Cztery osoby zostały ranne po incydencie we wschodnim mieście Mulhouse, które znajduje się na granicy Francji z Niemcami.
Domniemany atak terrorystyczny uderzył w miasto w sobotnie popołudnie. Podobno oficerowie byli wielokrotnie trawani podczas incydentu.
37-letni algierski mężczyzna został aresztowany na miejscu około 16:00, a prokurator Nicolas Heitz otworzył dochodzenie terrorystyczne.
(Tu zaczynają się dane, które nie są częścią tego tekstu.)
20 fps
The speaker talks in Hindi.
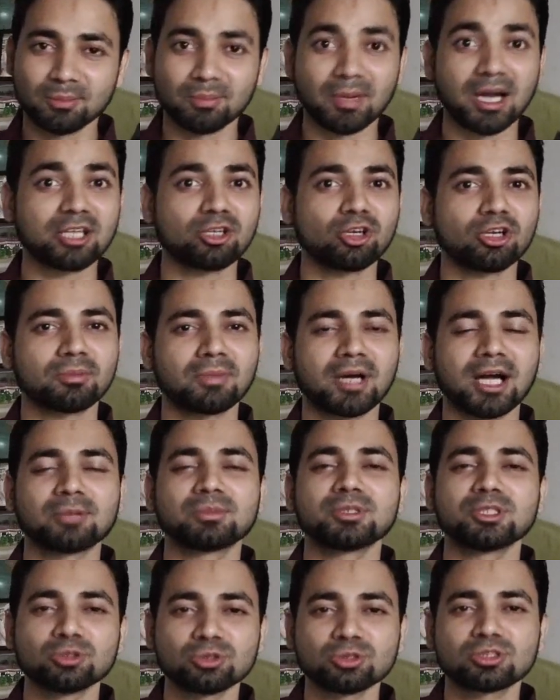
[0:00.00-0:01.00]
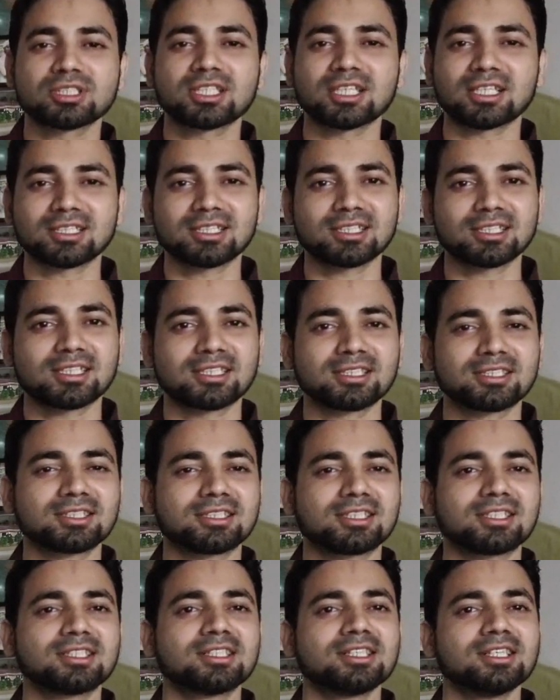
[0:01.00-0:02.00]
भाई और भाभी यूज़ करते रहते
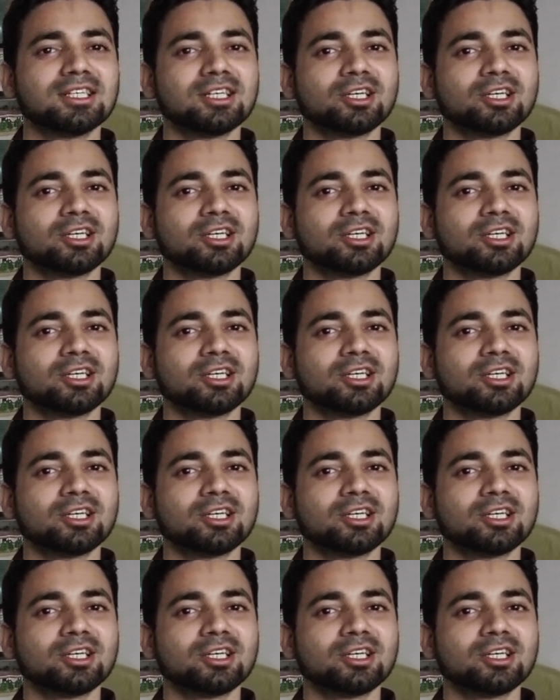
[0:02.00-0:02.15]
थे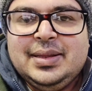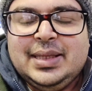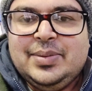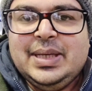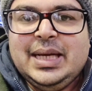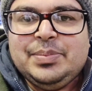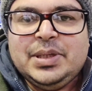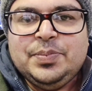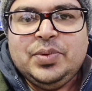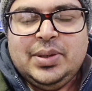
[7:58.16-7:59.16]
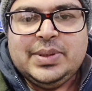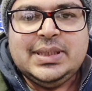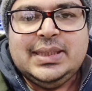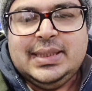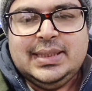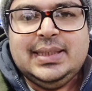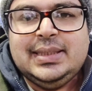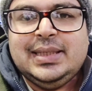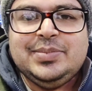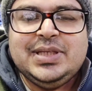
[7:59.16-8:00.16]
তার মানে আপনার পুরো মাসের
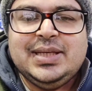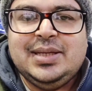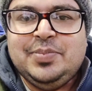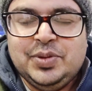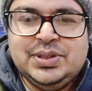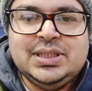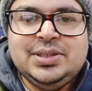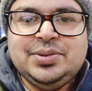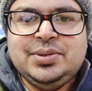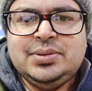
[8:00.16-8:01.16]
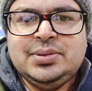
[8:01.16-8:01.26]
টিকিটের দাম যেখানে পঞ্চাশ ইউরো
Podobno poważnie zranił dwóch funkcjonariuszy policji, dźgając jednego w szyję, a drugi w klatce piersiowej, BBC powiedział. Sprzedota dodała, że cywil został zabity po próbie interwencji.
Jednakże, MailOnline poinformował, że oficer został zabity po nożem w szyję. Obecnie nie jest jasne, kto jest zmarłego, gdy rozwija się sytuacja.
W sprzedaży poinformowało źródło mówi: „Mężczyzna uczęszczał na posterunek policji, aby podpisać formularz kontroli sądowej związany z jego aresztowaniem domu.
„Odmówił tego, a zamiast tego zaatakował wiele osób nożem. Ci ranni obejmowało co najmniej pięciu gimnazjalnych policjantów”.
Dodało, że Heitz powiedział, że zabici i ranni podczas ataku byli wszyscy policjanci, w tym policjant miejski i dwóch funkcjonariuszy kontroli parkingowej.
Prezydent Emmanuel Macron powiedział, że „nie ma wątpliwości, że był to islamistyczny atak terrorystyczny”.
Powiedział: „Chcę powtórzyć determinację rządu i mojego, aby kontynuować pracę nad wyeliminowaniem terroryzmu na naszej ziemi”.
Burmistrz Mulhouse Michele Lutz dodał: „Horror przejął nasze miasto. W imieniu miasta Mulhouse rozszerzam nasze braterskie uczucia na ofiary i ich bliskich”.